The Economics of Inference


In the previous article, I described running sixteen AI agents as a virtual company over Christmas 2025. The architecture worked. The coordination model worked. What did not work was the economics. My token budget evaporated in days, not because the agents were unproductive, but because every act of coordination, every status update, every escalation consumed a metered resource that I could not replenish fast enough.
At the time, I framed this as a budget problem. My consumer subscription could not sustain the overhead of agent-to-agent communication. An enterprise with API access and a real budget would not have the same constraint. That framing was correct, but it was also too small.
What I was actually experiencing, at the scale of one person and sixteen terminal panes, was something much larger. I was experiencing inference as a utility. A consumed physical resource, the same way I consume electricity when I turn on a light and water when I open a tap.
That framing changes everything about how you think about the economics of AI.
Utilities share a set of properties that distinguish them from ordinary goods and services. They are not optional. Modern life depends on them. They are consumed continuously, not purchased once. They require massive physical infrastructure to produce and deliver. They are metered. They are priced per unit of consumption. Their supply chains are subject to geography, geopolitics, and regulation. And their cost structure is dominated by the capital expenditure of building and maintaining the infrastructure, not by the marginal cost of the next unit delivered.
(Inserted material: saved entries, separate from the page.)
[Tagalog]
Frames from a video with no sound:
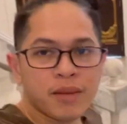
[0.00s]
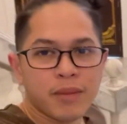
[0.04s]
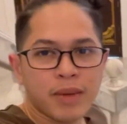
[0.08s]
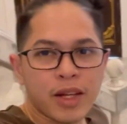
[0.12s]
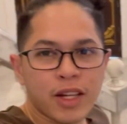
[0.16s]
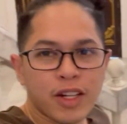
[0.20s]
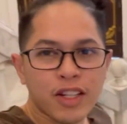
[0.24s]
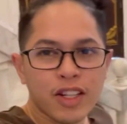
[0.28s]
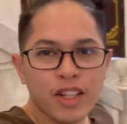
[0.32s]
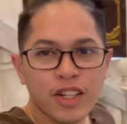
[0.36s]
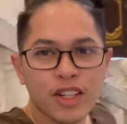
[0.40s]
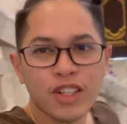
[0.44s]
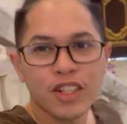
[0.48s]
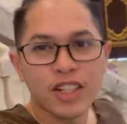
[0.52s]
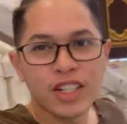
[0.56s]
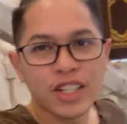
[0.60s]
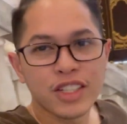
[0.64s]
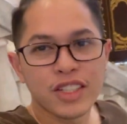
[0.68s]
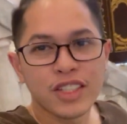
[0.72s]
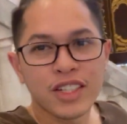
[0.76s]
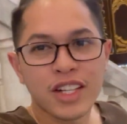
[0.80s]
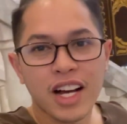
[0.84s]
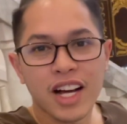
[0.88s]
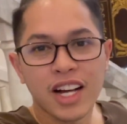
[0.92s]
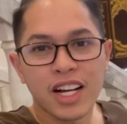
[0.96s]
Meron ako
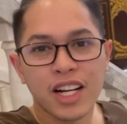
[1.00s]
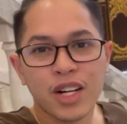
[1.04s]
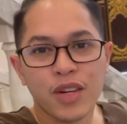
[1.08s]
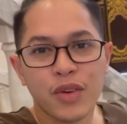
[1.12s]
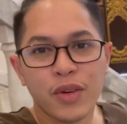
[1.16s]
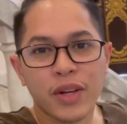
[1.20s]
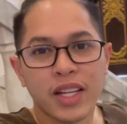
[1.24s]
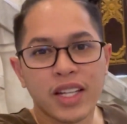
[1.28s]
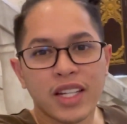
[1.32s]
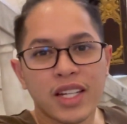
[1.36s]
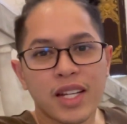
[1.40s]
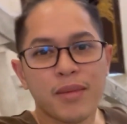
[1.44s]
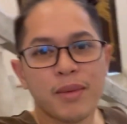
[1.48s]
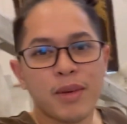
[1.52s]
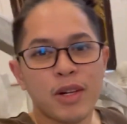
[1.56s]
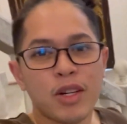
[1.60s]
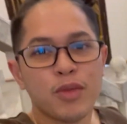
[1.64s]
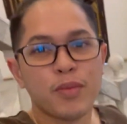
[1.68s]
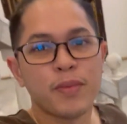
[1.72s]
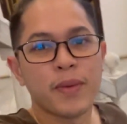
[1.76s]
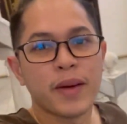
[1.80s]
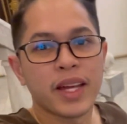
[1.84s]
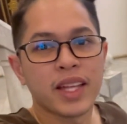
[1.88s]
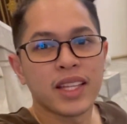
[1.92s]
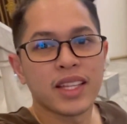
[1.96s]
ngayong gagawin na
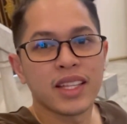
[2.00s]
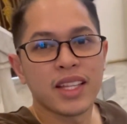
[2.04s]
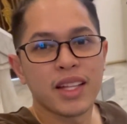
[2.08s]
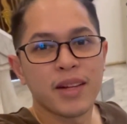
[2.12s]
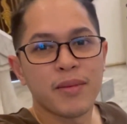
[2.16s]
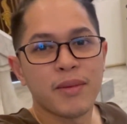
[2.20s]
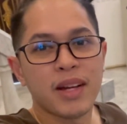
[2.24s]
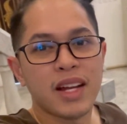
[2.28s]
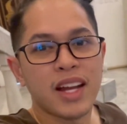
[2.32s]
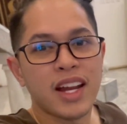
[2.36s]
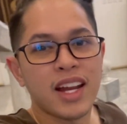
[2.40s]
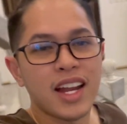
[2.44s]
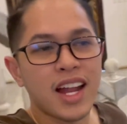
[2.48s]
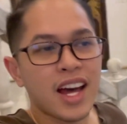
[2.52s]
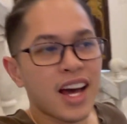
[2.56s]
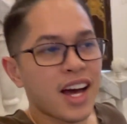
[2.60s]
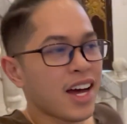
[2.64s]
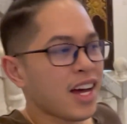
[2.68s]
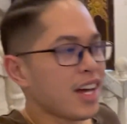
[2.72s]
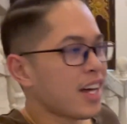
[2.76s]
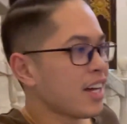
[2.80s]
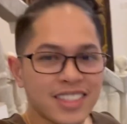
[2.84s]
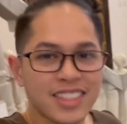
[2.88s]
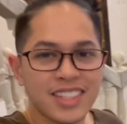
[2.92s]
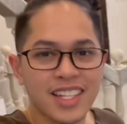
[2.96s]
malupet, na
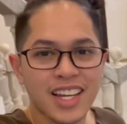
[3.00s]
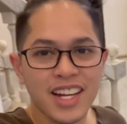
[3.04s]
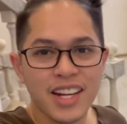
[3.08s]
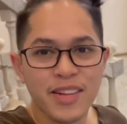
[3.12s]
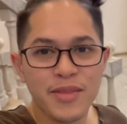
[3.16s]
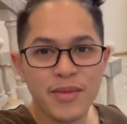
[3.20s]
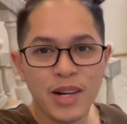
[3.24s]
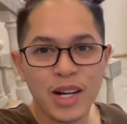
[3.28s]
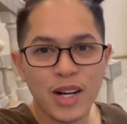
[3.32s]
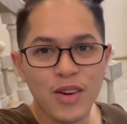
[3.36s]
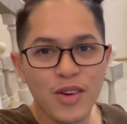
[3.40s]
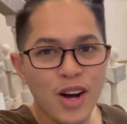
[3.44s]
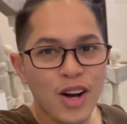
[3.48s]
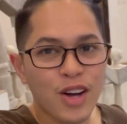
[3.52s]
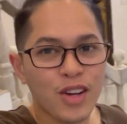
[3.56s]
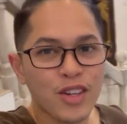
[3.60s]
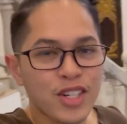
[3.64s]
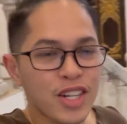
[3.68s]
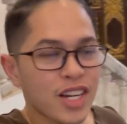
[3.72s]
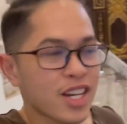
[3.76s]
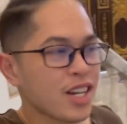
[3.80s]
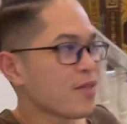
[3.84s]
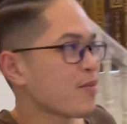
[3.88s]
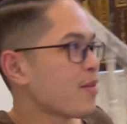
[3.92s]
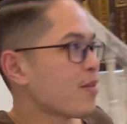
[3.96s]
malala. Sana magawa ko siya ng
Water. Electricity. Natural gas. Telecommunications. These are the four traditional utilities. Every modern economy is built on top of them. Their availability, reliability, and cost determine what is possible in a given jurisdiction. You do not build a semiconductor fab where the power grid is unreliable. You do not run a data center where the water supply for cooling is uncertain. The utility layer is the foundation, and everything above it is constrained by what the foundation can support.
Inference is acquiring every one of these properties.
It is consumed continuously. Every agent interaction, every model call, every token generated is a unit of consumption. When my sixteen agents were coordinating, they were consuming inference the way a factory floor consumes electricity: steadily, measurably, and in direct proportion to the work being performed.
It requires massive physical infrastructure. The data centers running frontier models are among the most capital-intensive facilities being built anywhere in the world right now. They require advanced silicon, enormous quantities of power, water for cooling, and physical security. They are not software projects. They are industrial projects.
It is metered and priced per unit. Every major inference provider charges per token. Input tokens, output tokens, sometimes with different rates for different capability tiers. The billing model is already a utility billing model. You pay for what you consume.
Its supply chain is subject to geography and geopolitics.
At RSAC 2026, I attended a panel with four former NSA directors and US Cyber Command commanders. Paul Nakasone laid out what he considers the four factors that determine a nation state’s strategic potentiality in this era. Not GDP. Not military strength. Four things: chips, data, talent, and energy.
I wrote about this at the time. But I have been thinking about those four factors through a different lens since the shiioo experience. Nakasone was talking about national power. I am talking about the supply chain of a utility.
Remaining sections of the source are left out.